Segment Open

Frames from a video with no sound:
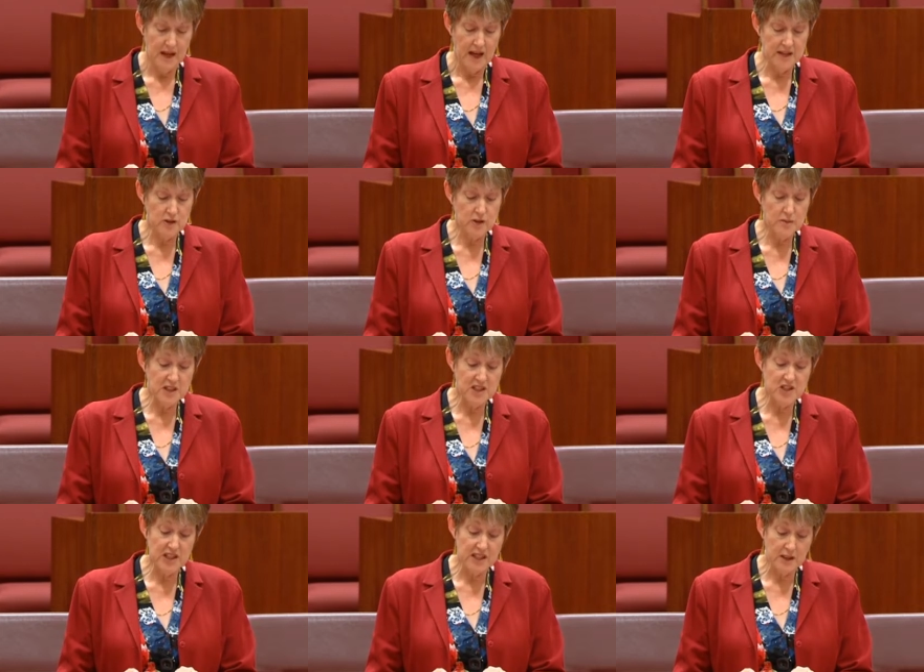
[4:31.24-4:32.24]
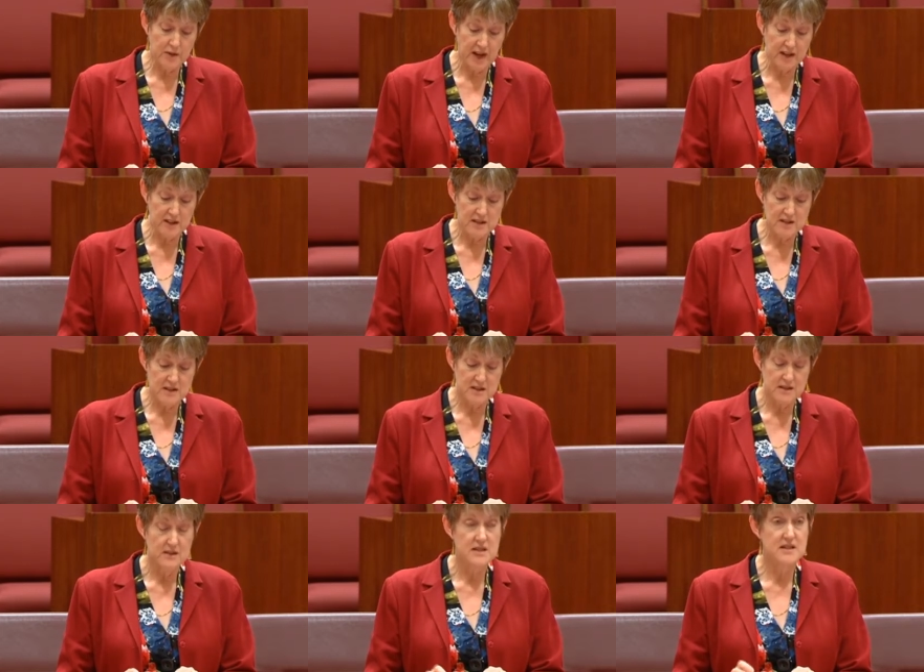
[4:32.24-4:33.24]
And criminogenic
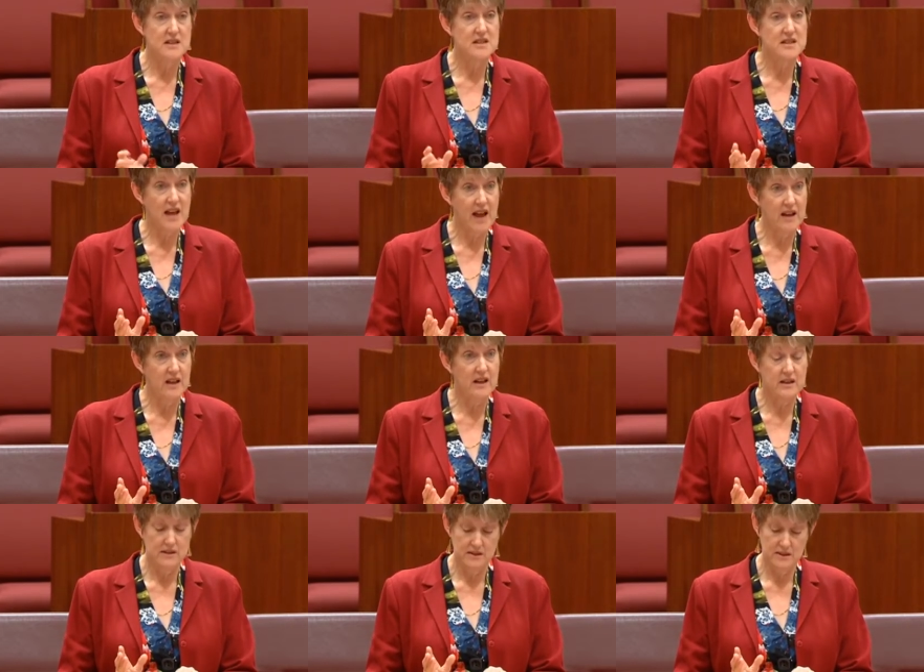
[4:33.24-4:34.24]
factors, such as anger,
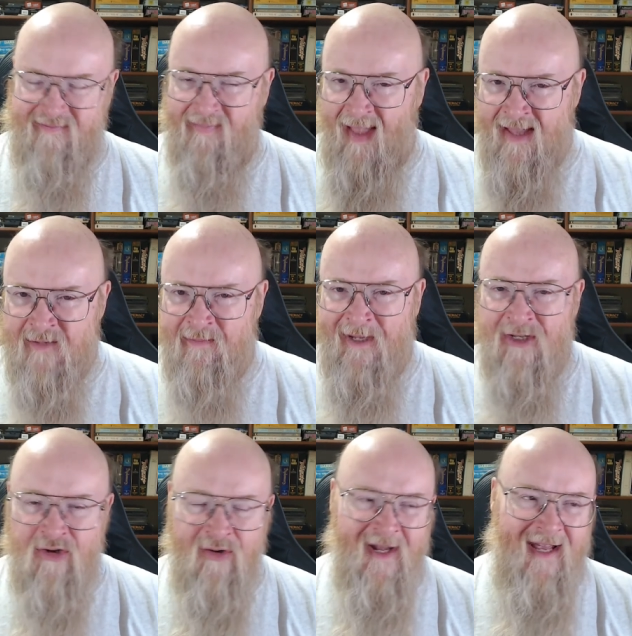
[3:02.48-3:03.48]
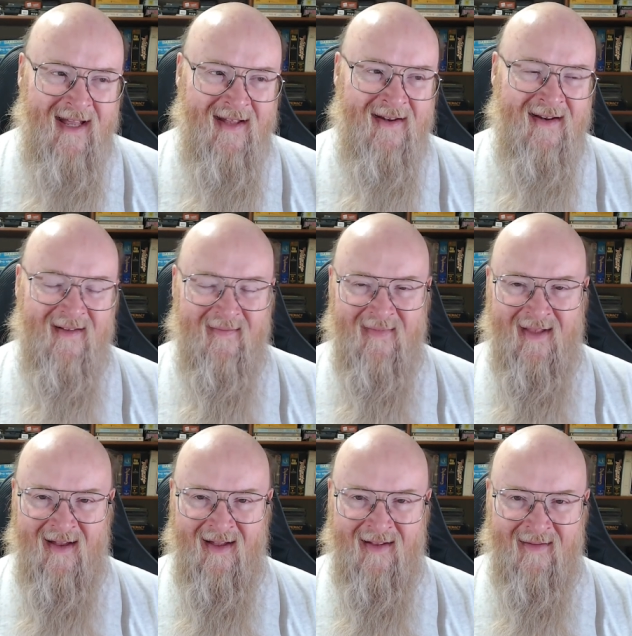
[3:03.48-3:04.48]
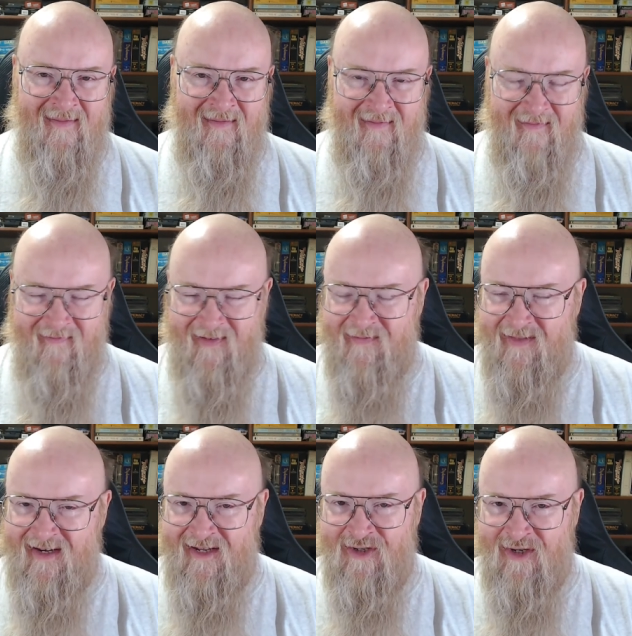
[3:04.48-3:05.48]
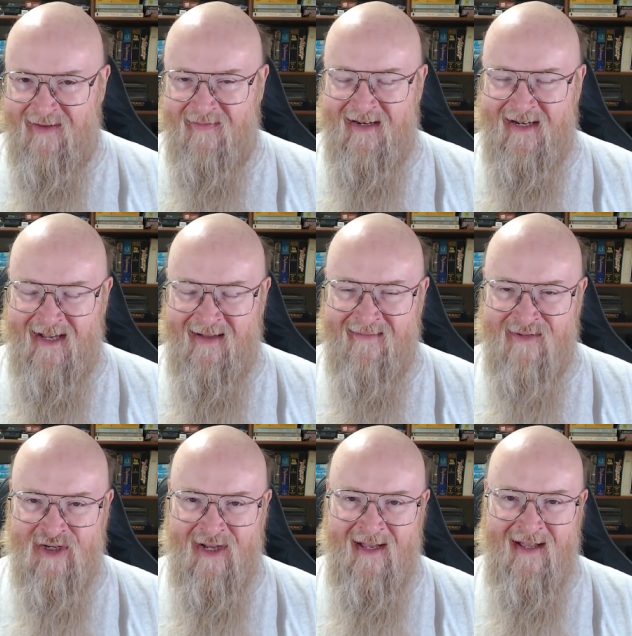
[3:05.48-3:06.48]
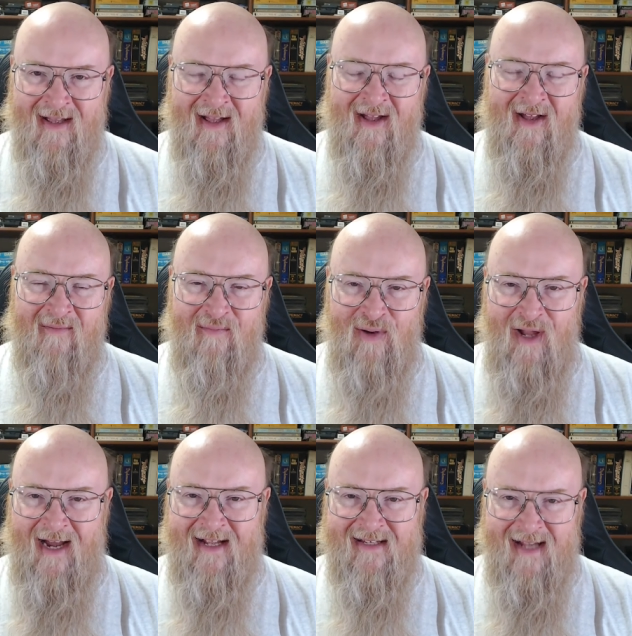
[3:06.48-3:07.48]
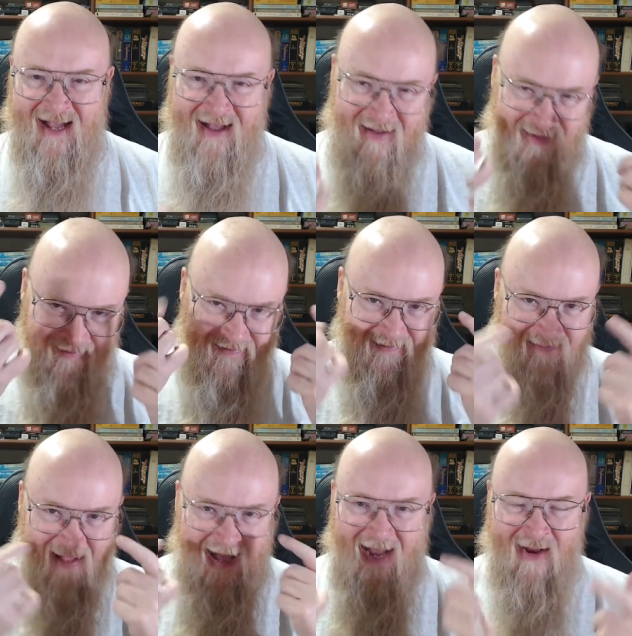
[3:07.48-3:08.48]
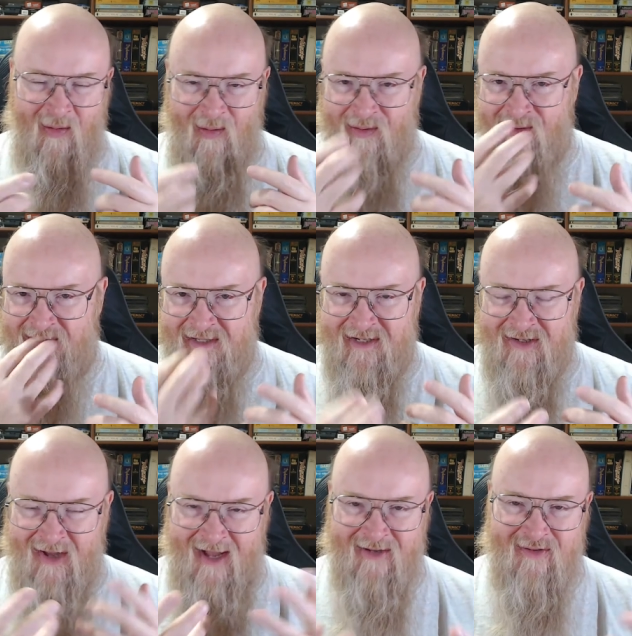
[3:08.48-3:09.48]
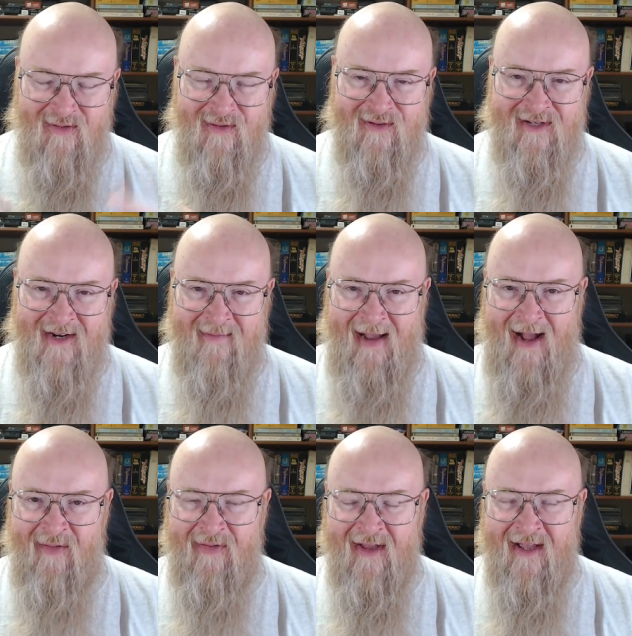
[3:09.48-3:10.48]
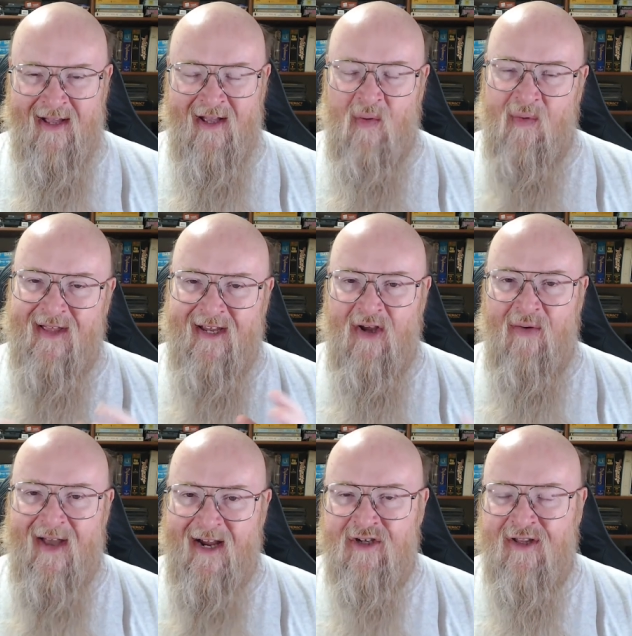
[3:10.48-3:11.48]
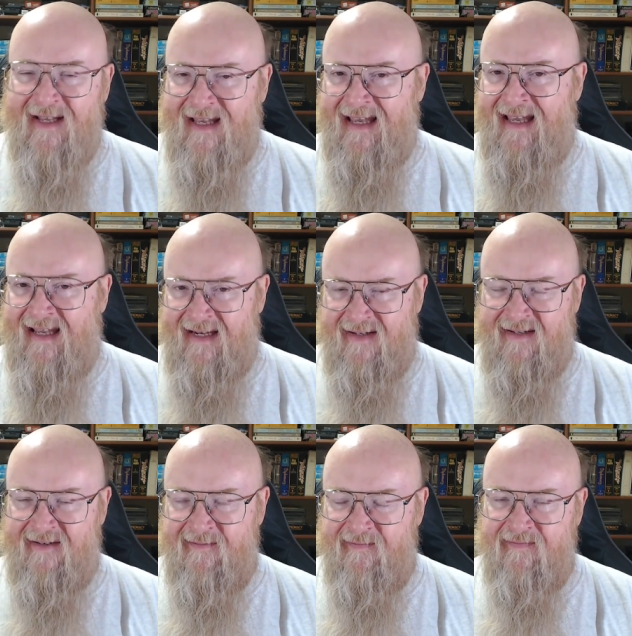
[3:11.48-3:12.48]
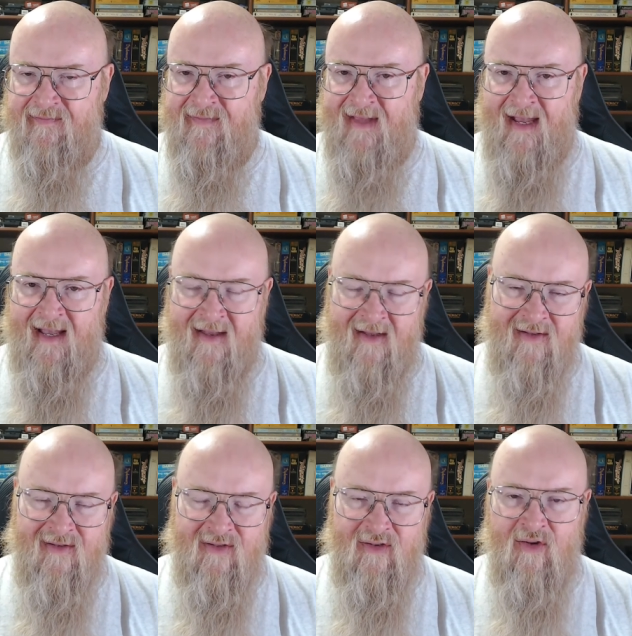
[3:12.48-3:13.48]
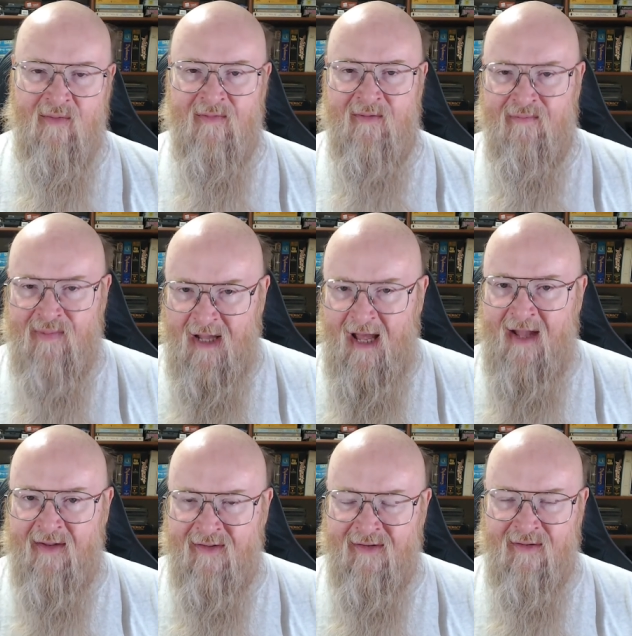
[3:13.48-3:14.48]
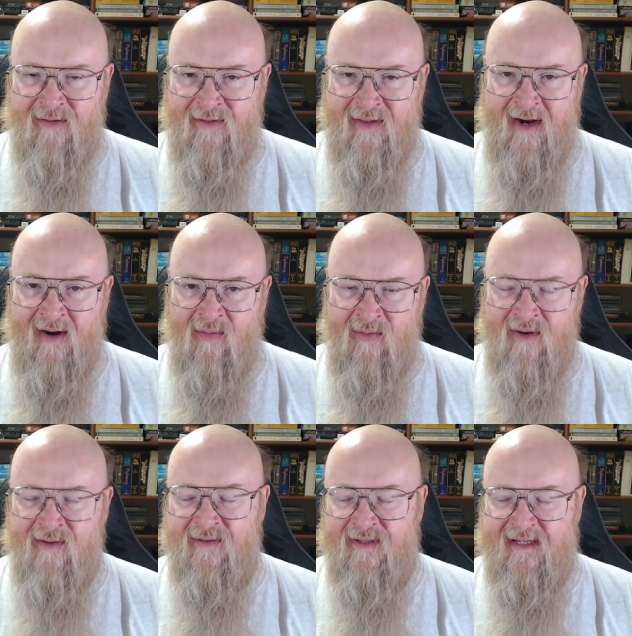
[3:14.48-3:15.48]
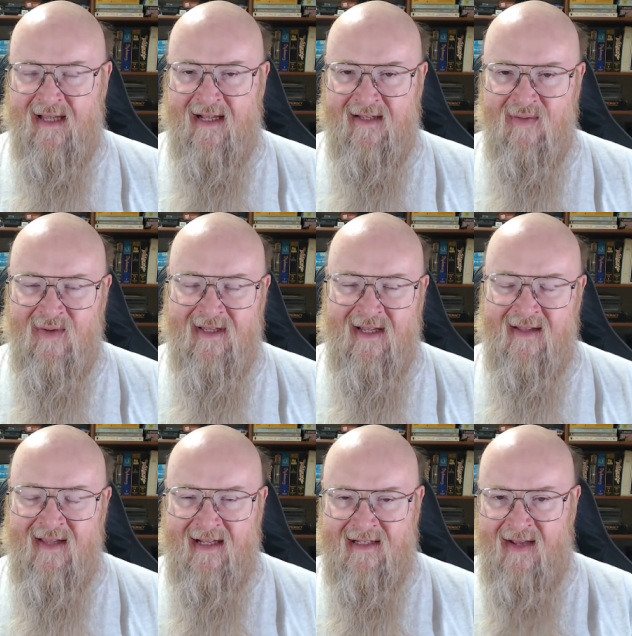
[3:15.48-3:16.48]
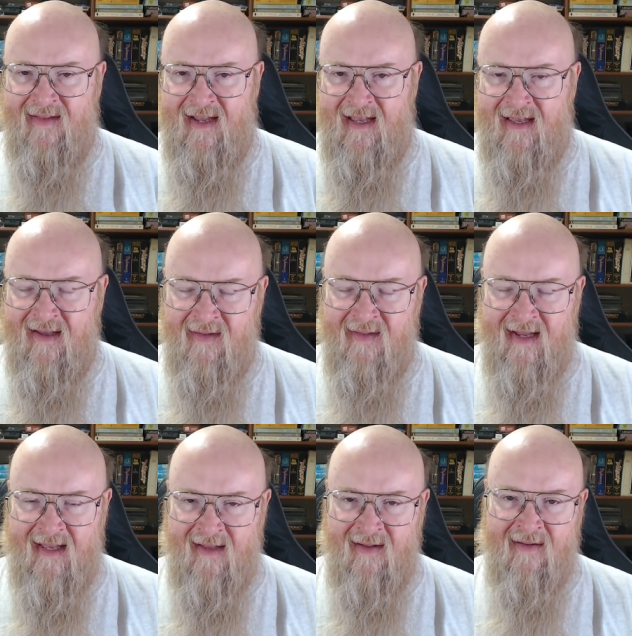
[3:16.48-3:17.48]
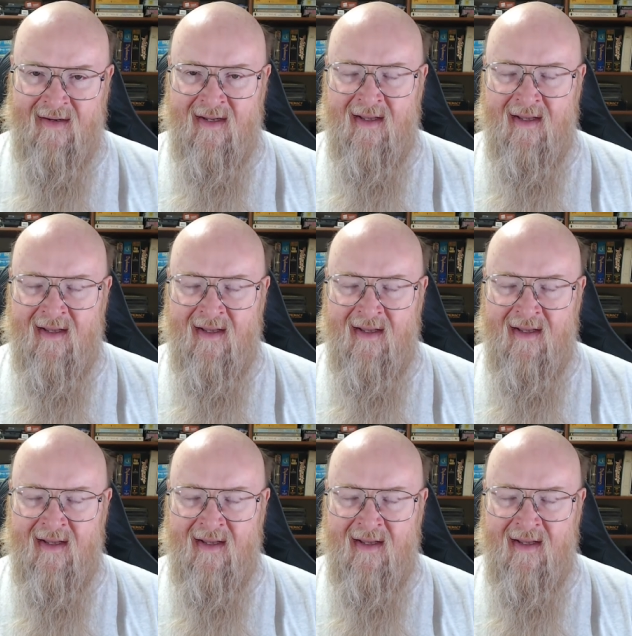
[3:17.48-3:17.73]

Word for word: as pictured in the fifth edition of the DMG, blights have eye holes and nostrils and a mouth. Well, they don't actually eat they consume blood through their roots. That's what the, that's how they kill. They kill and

Segment Closed

# [ABOUT THIS TASK]
Only the lines from the start of the records to the line with "[3:12.48-3:13.48]" belong in the copy. Print them exactly, minus pictures.

# [FINISHED EXERCISE]
Frames from a video with no sound:
[4:31.24-4:32.24]
[4:32.24-4:33.24]
And criminogenic
[4:33.24-4:34.24]
factors, such as anger,
[3:02.48-3:03.48]
[3:03.48-3:04.48]
[3:04.48-3:05.48]
[3:05.48-3:06.48]
[3:06.48-3:07.48]
[3:07.48-3:08.48]
[3:08.48-3:09.48]
[3:09.48-3:10.48]
[3:10.48-3:11.48]
[3:11.48-3:12.48]
[3:12.48-3:13.48]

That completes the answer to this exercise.